Work to complete: Every entry should be reproduced precisely, with each picture left out.

Entries shown:
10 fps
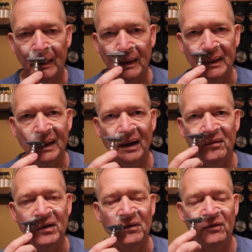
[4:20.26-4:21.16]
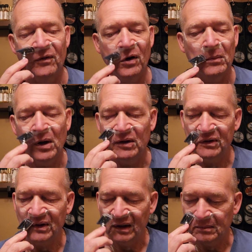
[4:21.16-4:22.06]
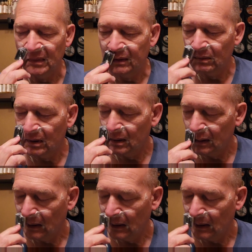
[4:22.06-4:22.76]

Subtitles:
Like having a fur ball stuck in my throat.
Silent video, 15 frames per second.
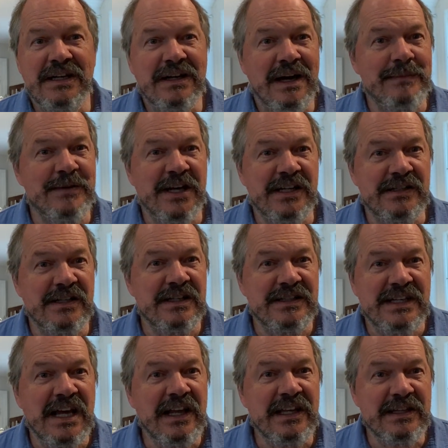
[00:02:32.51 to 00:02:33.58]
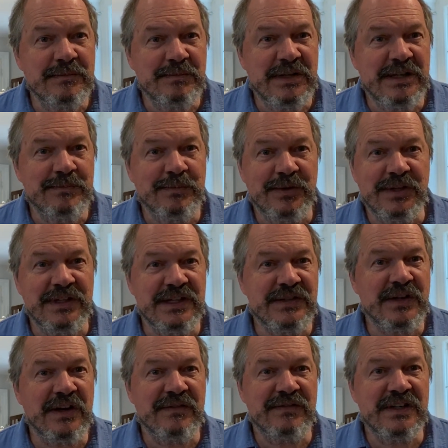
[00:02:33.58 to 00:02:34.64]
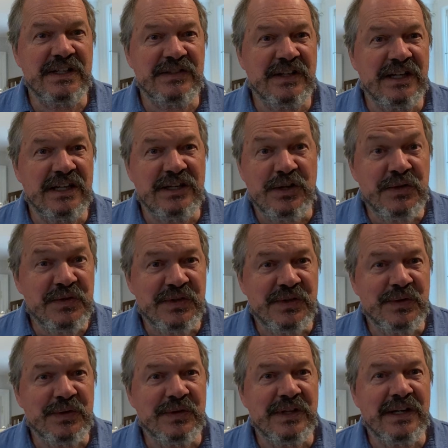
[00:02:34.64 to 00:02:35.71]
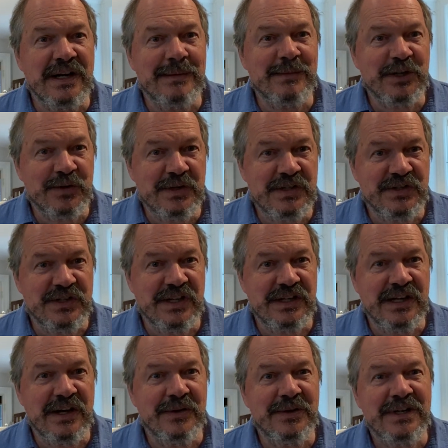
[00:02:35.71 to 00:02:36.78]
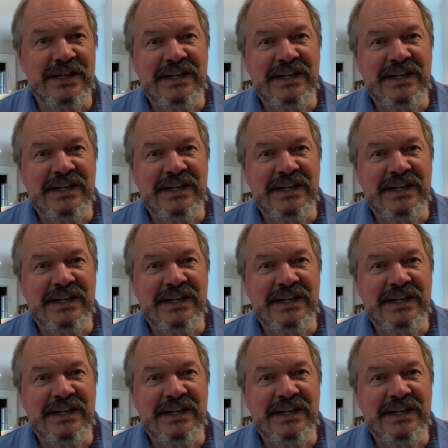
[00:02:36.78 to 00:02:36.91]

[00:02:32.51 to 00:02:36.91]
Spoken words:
I'm not telling people as often as I used to that I'm a Christian now.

Response to this exercise:
10 fps
[4:20.26-4:21.16]
[4:21.16-4:22.06]
[4:22.06-4:22.76]

Subtitles:
Like having a fur ball stuck in my throat.
Silent video, 15 frames per second.
[00:02:32.51 to 00:02:33.58]
[00:02:33.58 to 00:02:34.64]
[00:02:34.64 to 00:02:35.71]
[00:02:35.71 to 00:02:36.78]
[00:02:36.78 to 00:02:36.91]

[00:02:32.51 to 00:02:36.91]
Spoken words:
I'm not telling people as often as I used to that I'm a Christian now.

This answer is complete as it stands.